What food is her nanny giving her - is it the same sort of thing that she gets for meals at home?
Would she eat something less formal during the day - eg more snacks (healthy), or perhaps not sitting at table?
Are there other children about when she has her meals - I always found my difficult eater ate better when in the company of others children.

ThinkAboutItTomorrow Wed 01-Jul-15 10:30:04

It's a nanny share so a bit unfair on the other girl if my DD gets some sort of special lunch.

The nanny preps decent healthy meals which she was eating mostly until a few weeks ago.

ThinkAboutItTomorrow Wed 01-Jul-15 10:32:49

Yes she eats at weekends. Bit of a faff as she tends to mess about but she eats. When she eats with us it's pretty healthy and balanced.

Even if it is pasta pesto or something that is the same whoever makes it she refuses to touch it.

It's a nanny share and the other child eats anything and everything.
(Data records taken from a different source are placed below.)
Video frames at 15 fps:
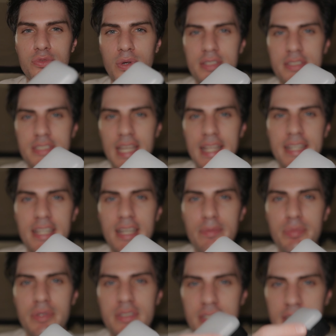one, set it
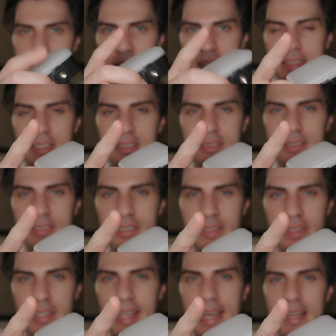up, connect it to
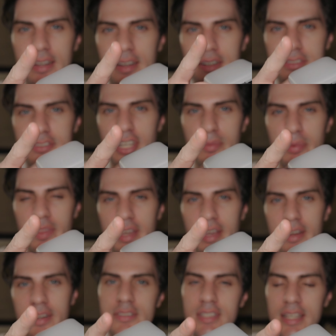the light on top of
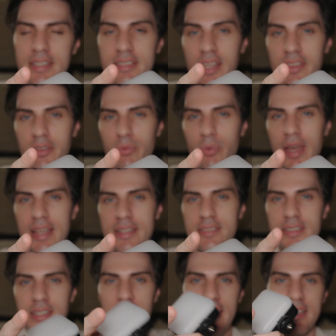there, test out the
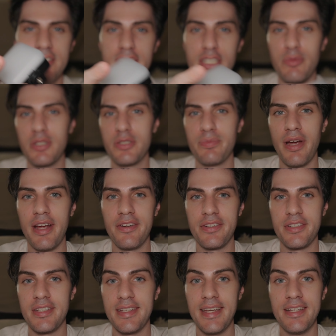weight and see how much brighter
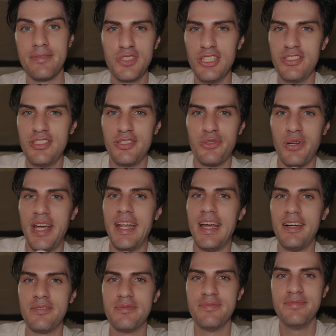it can get, just to try it
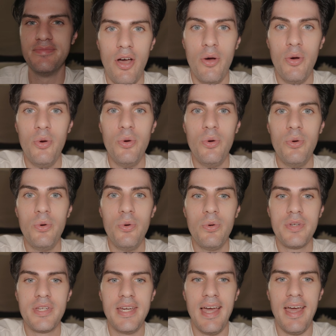out.
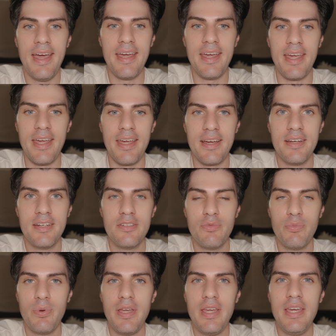Okay,
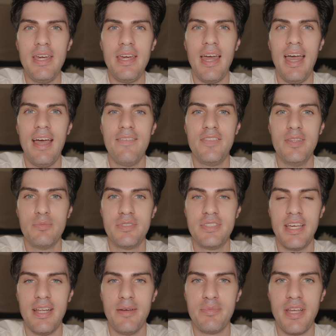we have them
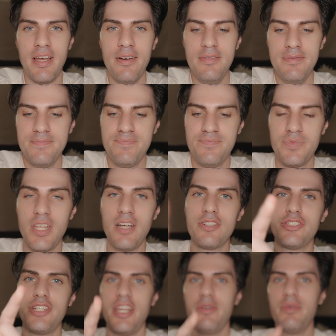set up now. I'll
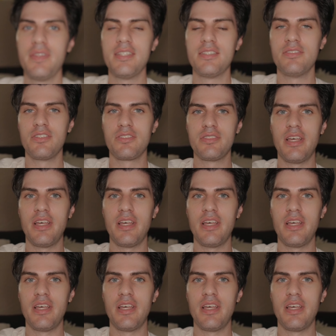show you what this looks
BertrandRussell Wed 01-Jul-15 10:41:10

Is she losing weight? Does she have plenty of energy? If no and yes, then try to stop worrying about it. Tell the nanny just to serve her her meals, then take them away without comment when everyone else has finished whether she's eaten or not. If she's hungry in the evening give her a supper of some fruit and a sandwich and a glass of milk. No comment, no emotion- sit and chat about the day while she eats it. The more important you make it the more important it will become- if you see what I mean. Back right off. Be cheerful and matter of fact and ask the nanny to do the same. And repeat- "it's a phase"

Kewcumber Wed 01-Jul-15 10:51:24

I think you have to continue to ignore it as best you can.

She wants you there, thats understandable but it isn't going to happen and she needs to learn that trying to control you via food isn't going to work.

You need to repeat that Mummy and Daddy need to work Mon-Fri so can't eat with her during the day then (and keep repeating until she understands) and give her the most boring food you can think of at 7pm.

I don;t think the GP will do anything and as it's only been a few weeks then I can;t even say its a food disorder yet.

My DS went for weeks and weeks eating very little regularly (then eating like a horse in between - I decided he was part camel) - it is very hard to chill about it but you must as far as you can. It didn't do him any harm and he's now a strapping 9 year old.

It will do more harm in the long run giving her the message that she can use withholding food as a control mechanism than a few weeks of being hungry during the day.

Acknowledge what she feels (that she wants you around more) but that her going hungry won't make that happen, it will just make her hungry.

ThinkAboutItTomorrow Wed 01-Jul-15 10:58:20

Thanks everyone. I know logically that you are right to ignore it's just so hard in practice.

She isn't growing well and still needs a 2 hour nap to get through the day. Today she is wearing 18-24 month shorts and a 2 year old t shirt. Size 3-4 just falls off her. But DP and I are both short arses and were pretty scrawny as kids so hard to tell.

Kewcumber Wed 01-Jul-15 11:06:41

DS was wearing age 3 shorts until he was 6 or 7! At 9 he's in age 10 clothes.

I know its hard in practice just keep reminding yourself that you don;t want a teenager who thinks that stopping eating is the way to control things.